Stagflation is bad. Say it again out loud. Now say it again. I need you to really understand.
With all of the economic tribulation the past few years it can be hard to understand the landscape, so let's look to history and make some comparisons:
- What a year! Energy prices skyrocketed due to an embargo led by OPEC, resulting in crude prices doubling from 1973 to 1975. 2020: Oil prices plummet resulting in a massive overstock and gas prices dropping to less than $1.00/gallon. 2021: This week: A European embargo of Russian oil is expected due to the war between Russia and Ukraine. As I write this, the national average for a gallon of unleaded gasoline is $4.19 - an increase of over 323%.
In the the early 1970's inflation rose to 5.5% and then continued to trend up in a range from 5.5–14.4% through the mid-late 1970s before culminating at 14% in 1980.
Today, official government statistics report inflation at 8.5%. However, when adjusted for purchasing power, it is best to look to use the same calculation methods used in the 80's. Using the more accurate calculations we see inflation at about 17% currently with no signs of slowing.
GDP growth during inflation can create a negative market effect. It's a double-edged sword. Luckily, recent GDP numbers are down. It sounds counter-intuitive, but helps smooth the markets.

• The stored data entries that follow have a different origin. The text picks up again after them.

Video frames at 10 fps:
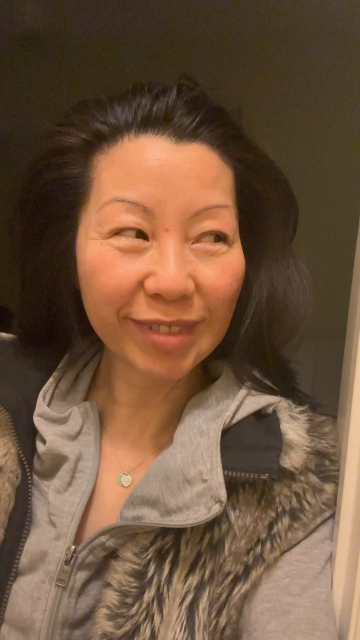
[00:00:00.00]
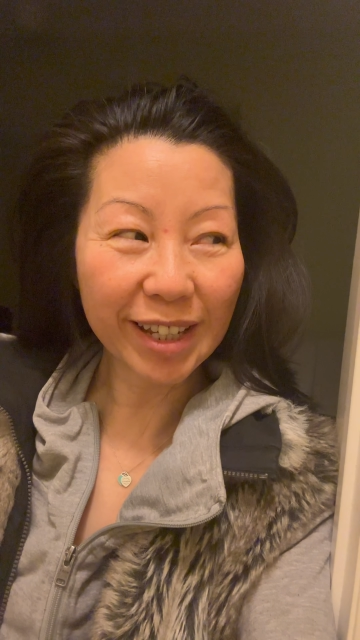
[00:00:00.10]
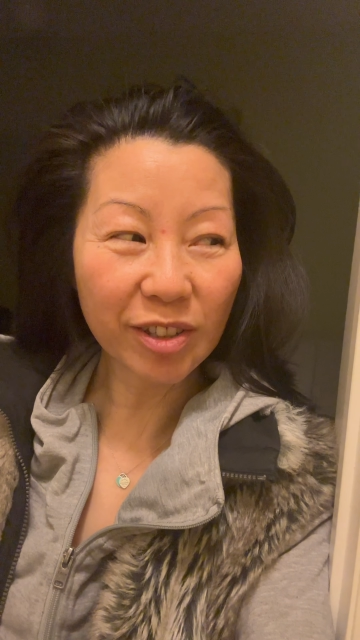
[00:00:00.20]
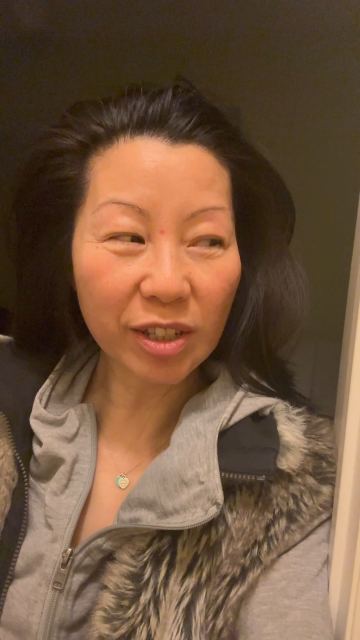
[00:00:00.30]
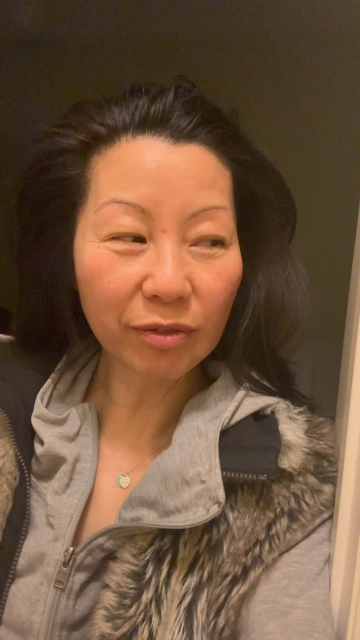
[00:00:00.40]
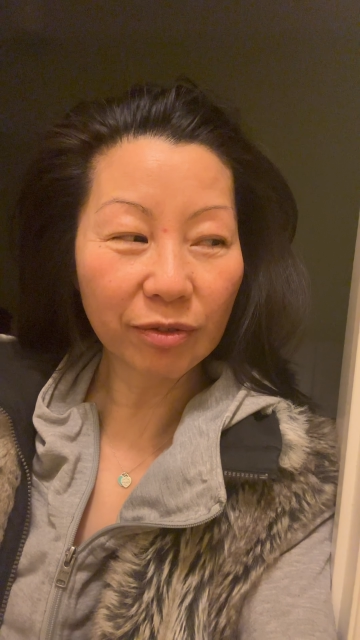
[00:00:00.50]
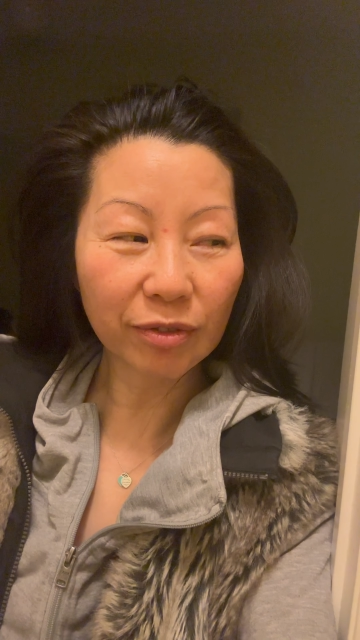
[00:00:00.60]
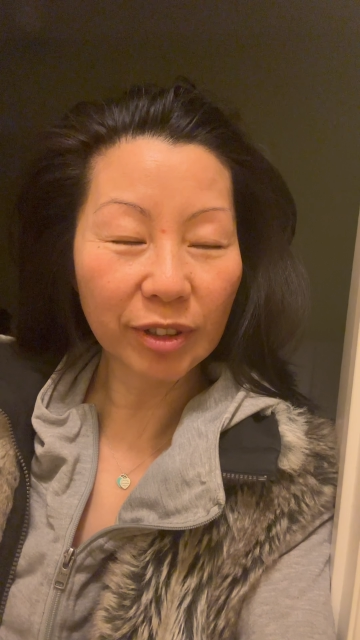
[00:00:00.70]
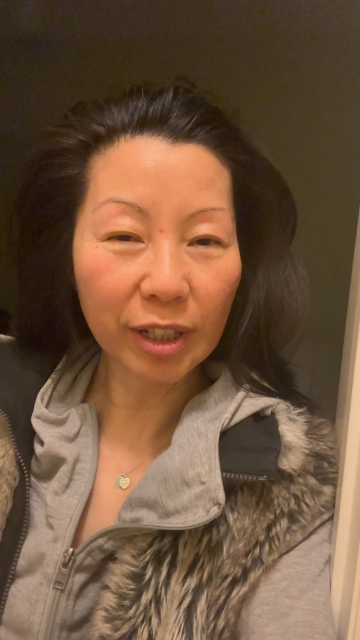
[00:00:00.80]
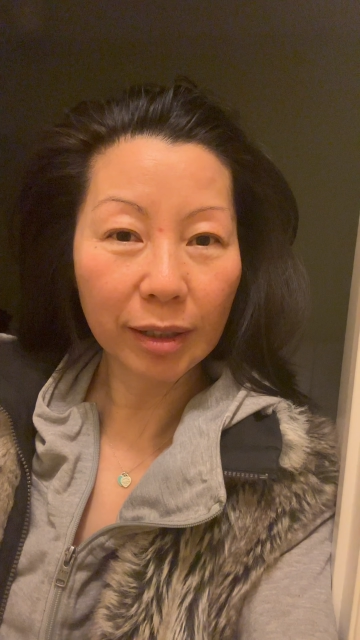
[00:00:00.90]
As if
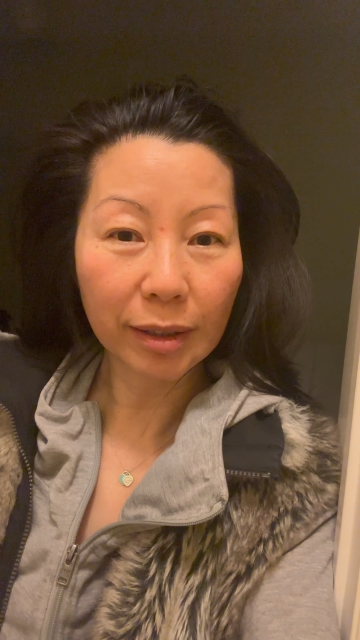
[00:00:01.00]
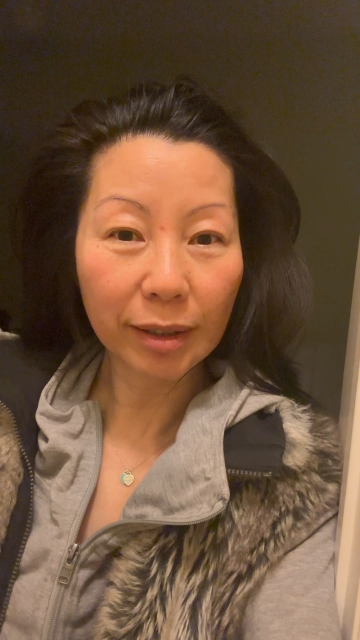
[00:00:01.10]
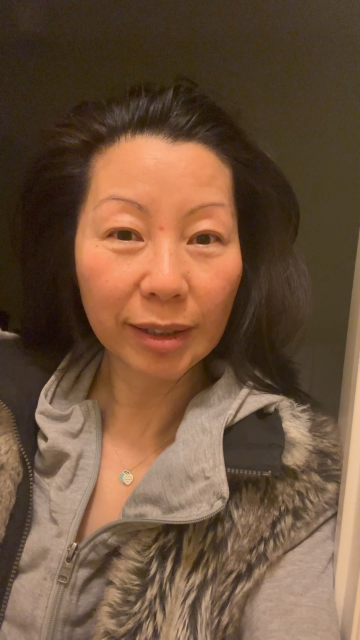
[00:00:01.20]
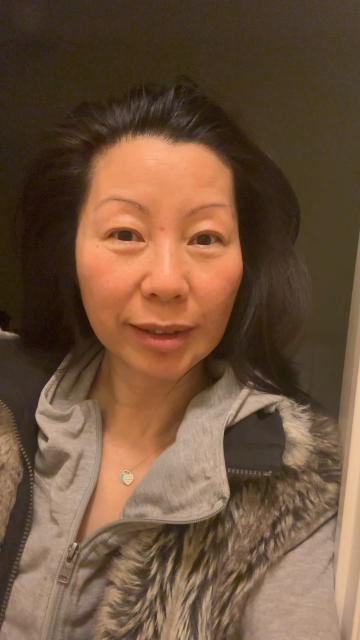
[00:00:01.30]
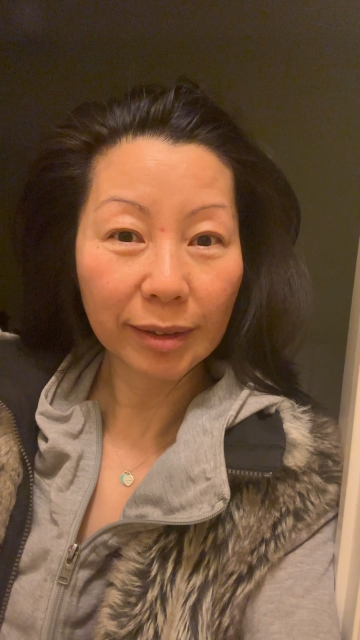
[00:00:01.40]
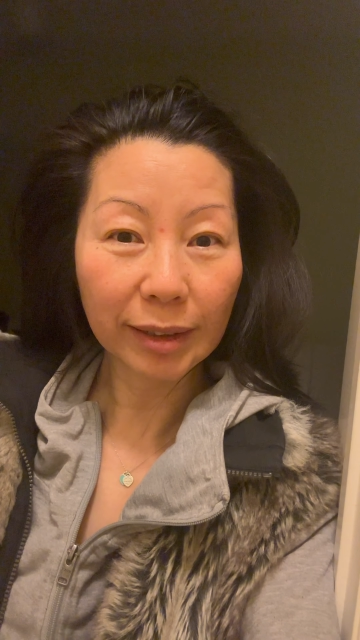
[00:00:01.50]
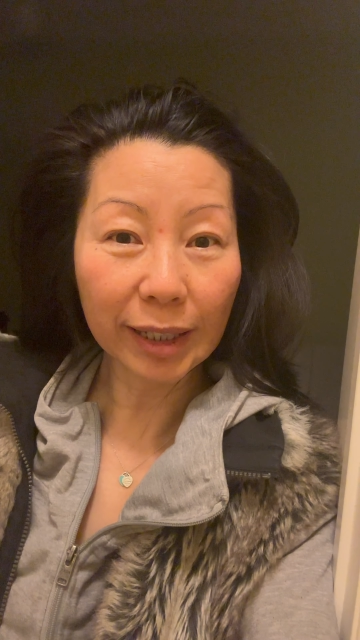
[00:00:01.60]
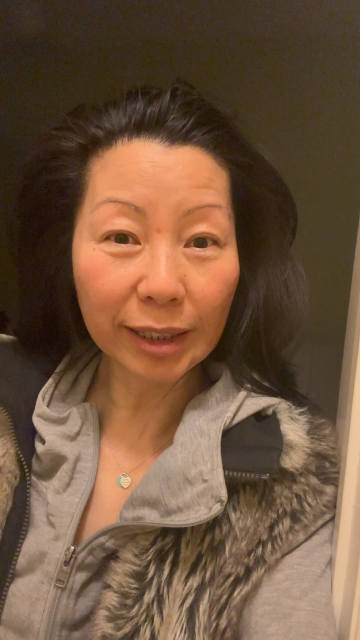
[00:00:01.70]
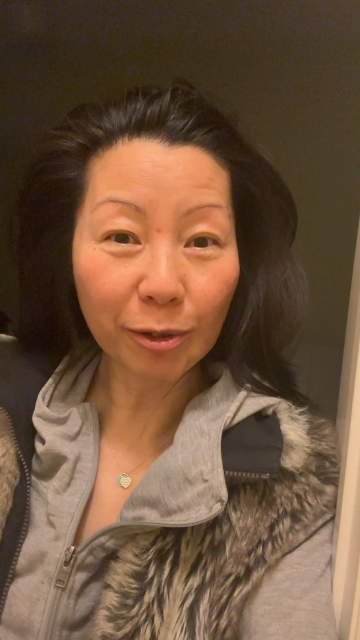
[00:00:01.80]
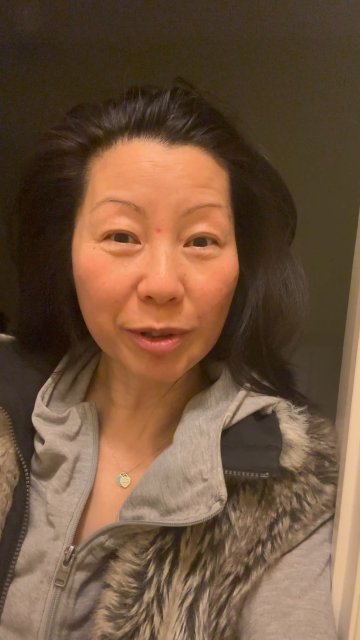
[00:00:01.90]

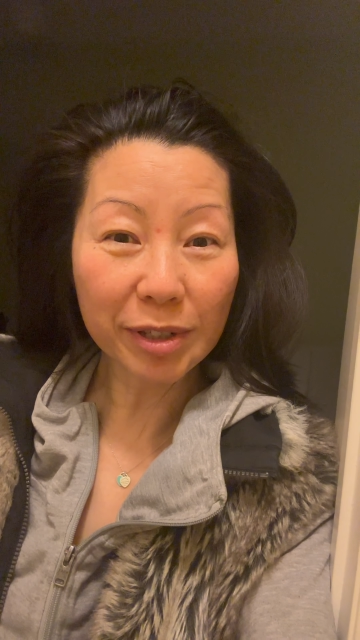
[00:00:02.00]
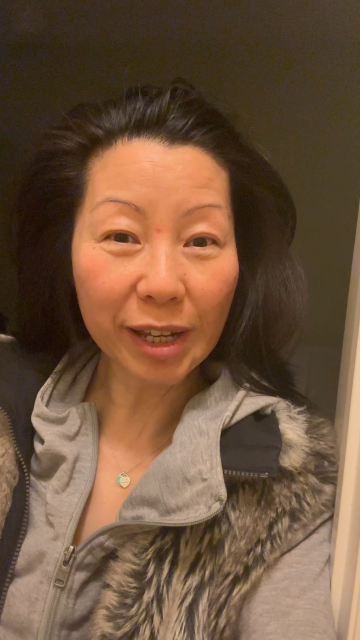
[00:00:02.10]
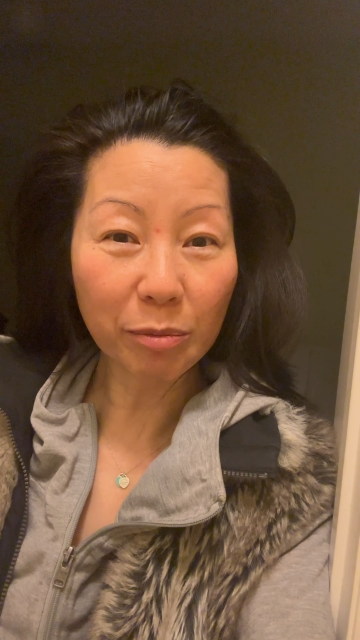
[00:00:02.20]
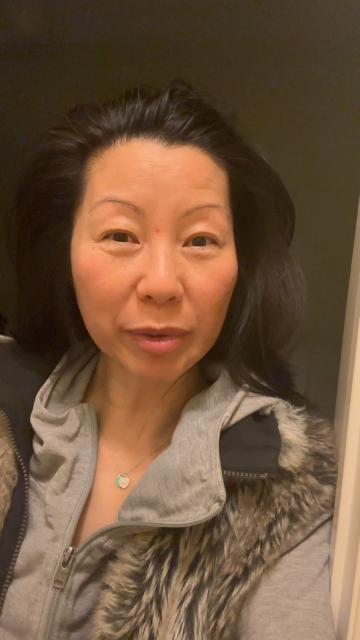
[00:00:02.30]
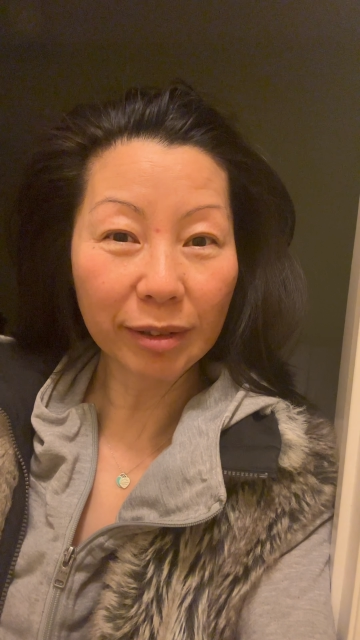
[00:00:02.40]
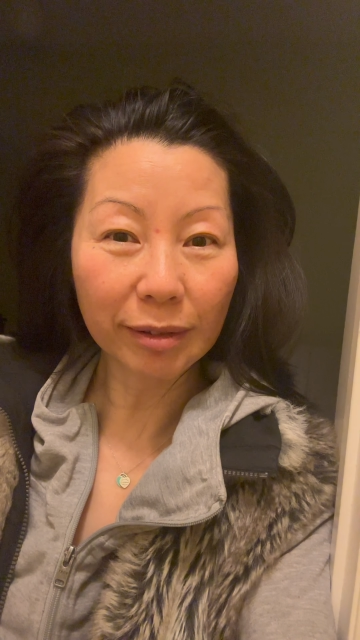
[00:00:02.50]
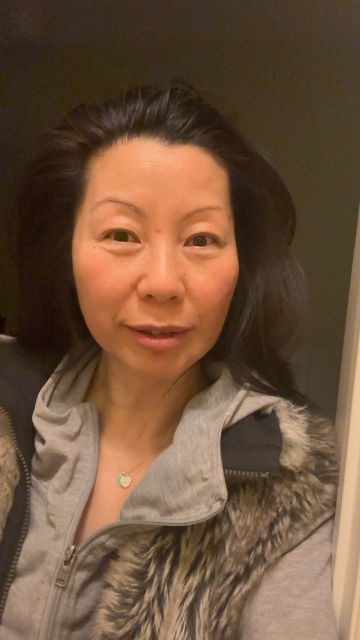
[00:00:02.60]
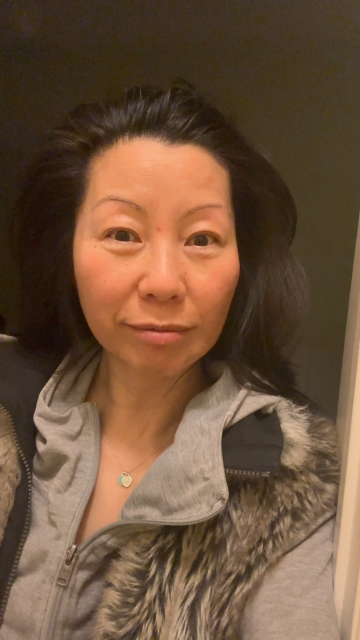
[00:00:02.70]
nothing was happened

The US dollar is strengthening. During the early 1970's the same situation occurred. Right... so this is not good. When US made goods are expensive the rest of the world stops buying and exports drop. The strengthening dollar was arrested by the FED. How? The FED rate was raised to 20%.
We survived that. We will survive this. Protect your assets now. The markets will correct themselves.
Then what? When will the markets turn? Will they come back sector by sector or all at once? What about domestic and international politics, regulations...What else should you be looking for??? Nothing, actually.